Climate change ... increases risks of violent conflicts in the form of civil wars.
Enough said
Before I jump over to the main section. let me get some dry, bureaucratic stuff out of the way. I start with the most obvious. Know where you actually have to be in NYC to join the march.
The March - 11:30 am, Sunday, September 21st
Assembly location: The area north of Columbus Circle - Contingents will assemble at 11:30 am.
March Route:
•leave Columbus Circle and go east on 59th Street
•turn onto 6th Ave. and go south to 42nd Street
•turn right onto 42nd Street and go west to 11th Ave
•turn left on 11th Ave. and go south to 34th Street
End Location: 11th Ave. in the streets between 34th Street and 38th Street
If you are looking for information about transportation to and housing in NYC for the march, click here.
For my fellow MD/VA/DC kossacks I add this specific information directly to you:
Leaving from Greenbelt, Maryland:
Richard Reis, Maryland Sierra Club
Sunday, September 21, 2014 from 7:00 AM to 8:00 PM (EDT)
Get on board for the People's Climate March in NYC
Attend the People's Climate March with the Maryland Sierra Club
Get on board a bus from the Greenbelt Metro Station chartered by the Maryland Sierra Club. We will leave at 7 AM sharp and return about 8 PM. The cost of the round trip will be $34.
Leaving from Baltimore, West Falls Church, VA:
The Interfaith Power and Light organizes buses from various locations in VA and MD to bring you to NYC to participate in several events surrounding the Climate March and Summit. Please click here and here for transport and lodging.
Now, that this is out of the way, I should write about the tough part and convince you to participate in the People's Climate March. I let others speak. They are so much more persuasive and knowledgeable. Just follow me, watch and listen. I liked the video "CARBON" as is a good wrap-up. If you disagree, let me know. Thanks.
The Premiere of Leonardo DiCaprio’s Documentary “Carbon”
(This video is narrated by Leonardo DiCaprio, presented by Thom Hartmann, first film of the "Green World Rising" Series, released yesterday. Directed by Leila Conners. Executive Producers are George DiCaprio, Earl Katz and Roee Sharon Peled. Produced by Mathew Schmid, written by Thom Hartmann, Sam Sacks, Leila Conners and Mathew Schmid. Music is composed and performed by Jean-Pascal Beintus and intro drone by Francesco Lupica. Carbon is produced by Tree Media with the support of the Leonardo DiCaprio Foundation.

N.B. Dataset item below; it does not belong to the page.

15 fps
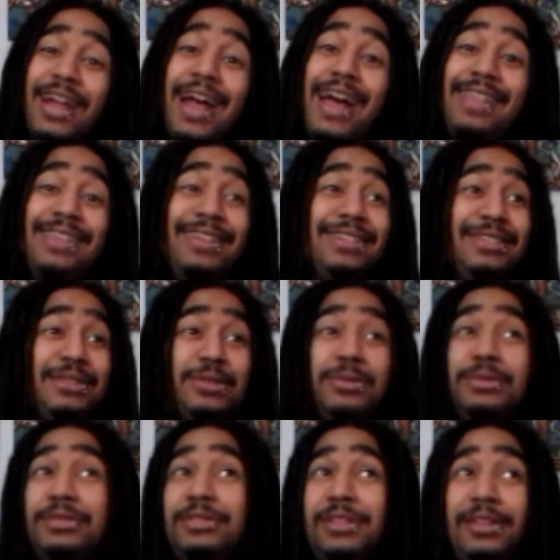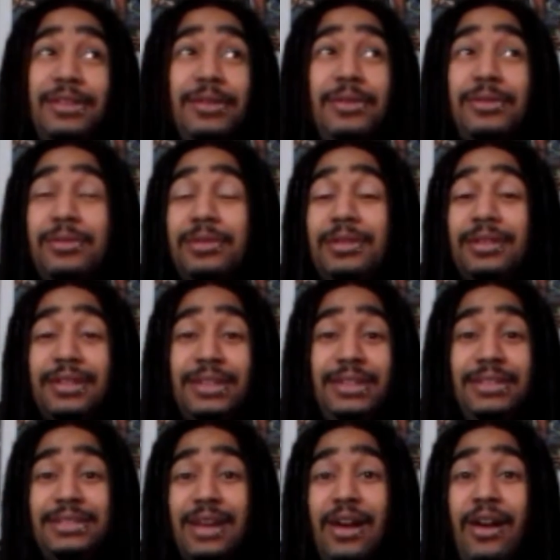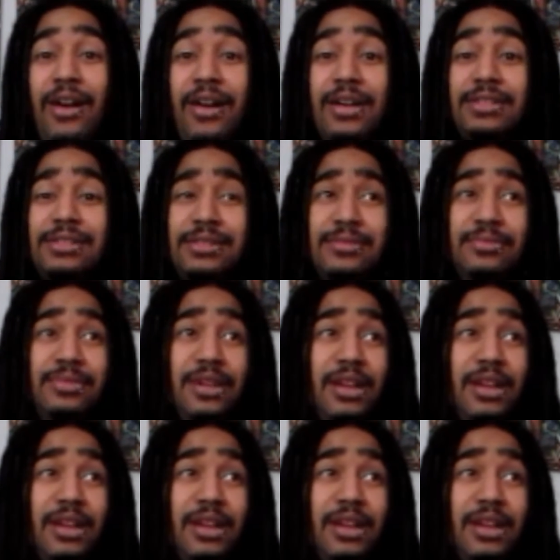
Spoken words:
I think it's the coolest shit in the whole world. He's awesome.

I tried a rough transcript of the video. All errors, misunderstanding and mistakes are mine:
DiCaprio (Actor and Narrator):
Ancient life on earth. Over millions of years plants and animals lived and died.
That decomposed life sank deep into the ground and as a result an ancient menace was created. Fossil fuels, black oil, coal and gas have created modern society as we know it. This ancient sunlight unleashed global industrial power on a scale never before witnessed in the history of the planet.
But when burnt into the athmosphere carbon causes climate change. 97 percent of climate scientists agree that climate change is happening now and is caused by human activities.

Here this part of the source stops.